During this same time, I was told that the IV chemo I was on was no longer working and that I had run out of options. I was stunned and devastated, but within a week, my oncologist had found a clinical trial for me and, luckily, I qualified. The clinical trial worked well, and I was able to continue my work with Metavivor and including the planning of our 3rd SWFL Metsquerade. For about four months, life was great, with several family trips and lots of quality time with family and friends. Then, in a split second, it all changed. I was brought to the hospital by ambulance with severe vertigo, nystagmus and vomiting. After numerous tests and scans it was determined that it was a side effect from the clinical trial and also, the trial was failing.  The cancer was growing again. Another biopsy once again revealed that there were no more options for me and after 7.5 years of trying everything possible, my body had enough. Therefore, I signed onto home Hospice in December of 2019. I decided to live my best life during whatever time I have left rather than living it suffering from debilitating side effects from harsh chemo therapies that most likely won’t work anyway. I don’t consider it giving up. I have simply accepted my fate and I am enjoying my last days and living them to its fullest. Of course, I have worries and my biggest worry is not being there for my daughters. I so want to be there for their big and small moments and share in their joys as their lives go on, but that is not to be. As for the life I’ve lived, I have no regrets, I have lived a wonderful life and I credit my awesome husband, daughters, extended family and friends for making it this far.

As for the 3rd Annual Southwest Florida Metsquerade, it turned out great.  The event took place on February 29th, 2020 and was our most amazing gala yet.

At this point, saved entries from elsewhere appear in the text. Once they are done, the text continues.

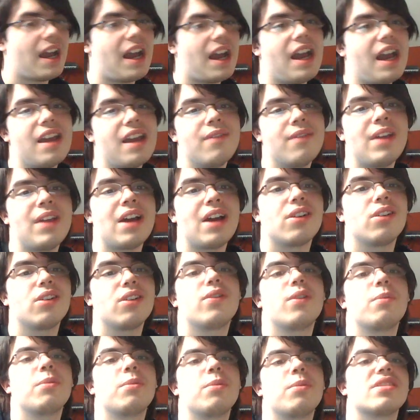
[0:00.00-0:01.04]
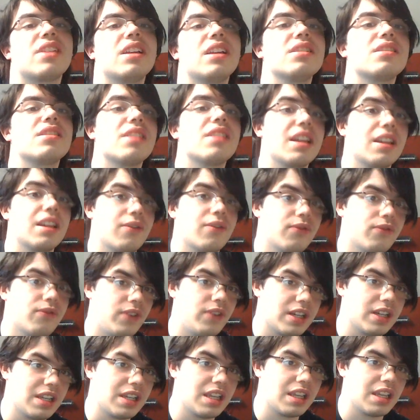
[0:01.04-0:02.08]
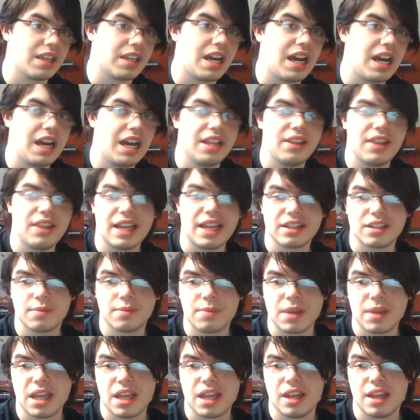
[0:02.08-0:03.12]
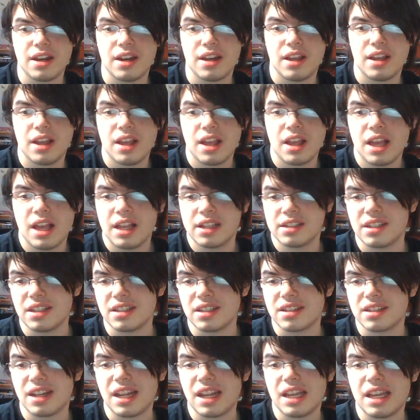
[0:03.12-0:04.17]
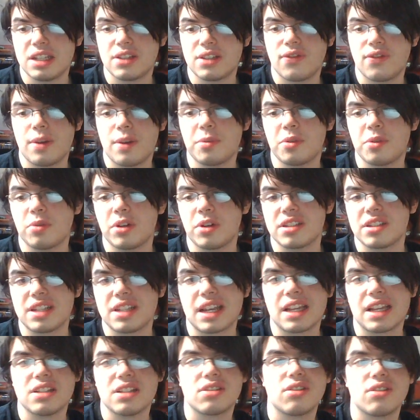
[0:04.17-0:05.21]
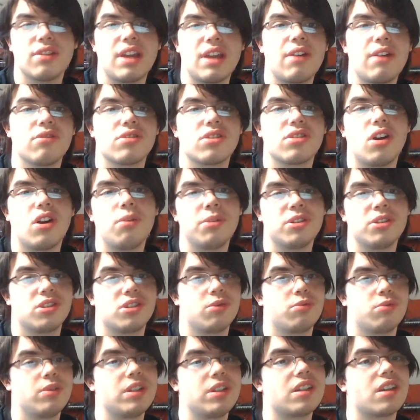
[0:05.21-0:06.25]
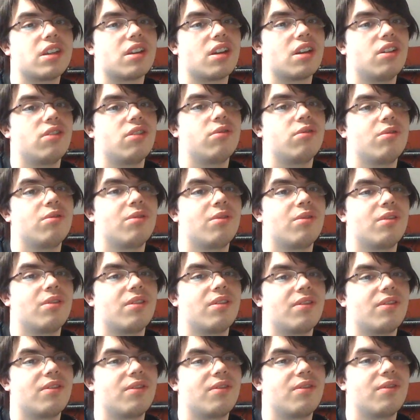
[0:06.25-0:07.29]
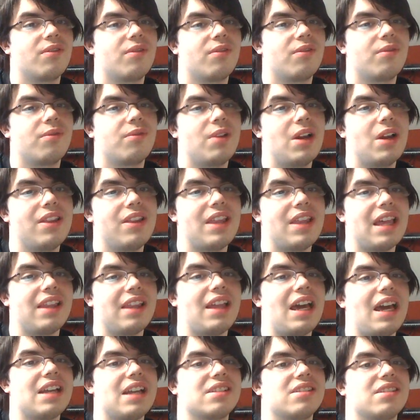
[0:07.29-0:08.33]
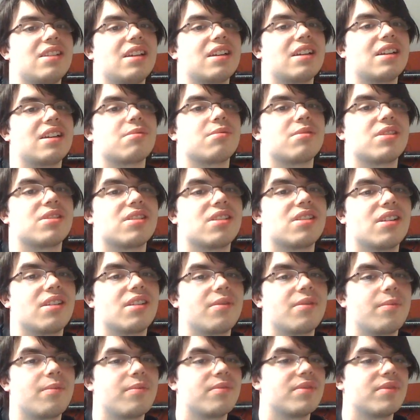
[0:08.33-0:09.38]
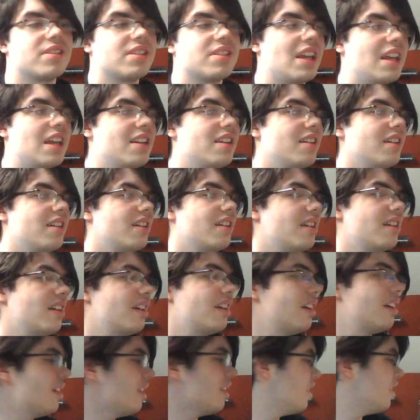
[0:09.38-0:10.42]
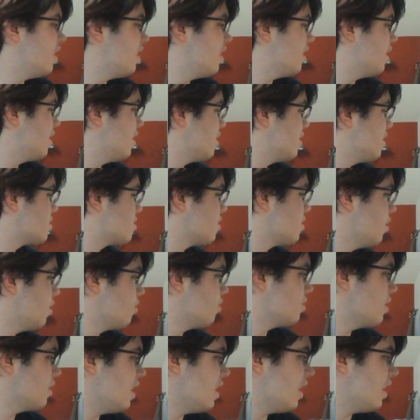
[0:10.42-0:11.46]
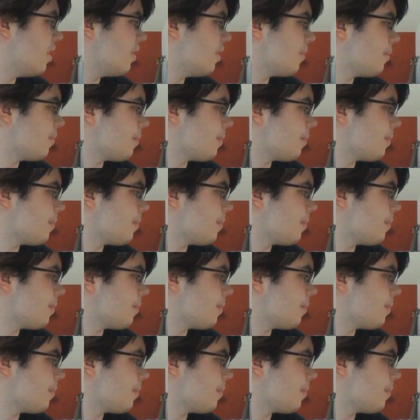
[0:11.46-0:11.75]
I have not heard from her since, thank fucking God. That's been, see, today is February 2nd, so that was almost a week ago when that last text was sent. So, yeah.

I’m still in charge but, I have an amazing team of family and friends making it happen for me. I am still passionate about research and will do everything in my power to support METAvivor and their mission until my last breath. I am not doing it for me (it was never about me), I am doing it for my four beautiful daughters, for you and your daughters and for all the people out there living, thriving, surviving or even pre-viving metastatic breast cancer.  My passion for research and its possibilities, gives me solace as I enter the end phase of my journey.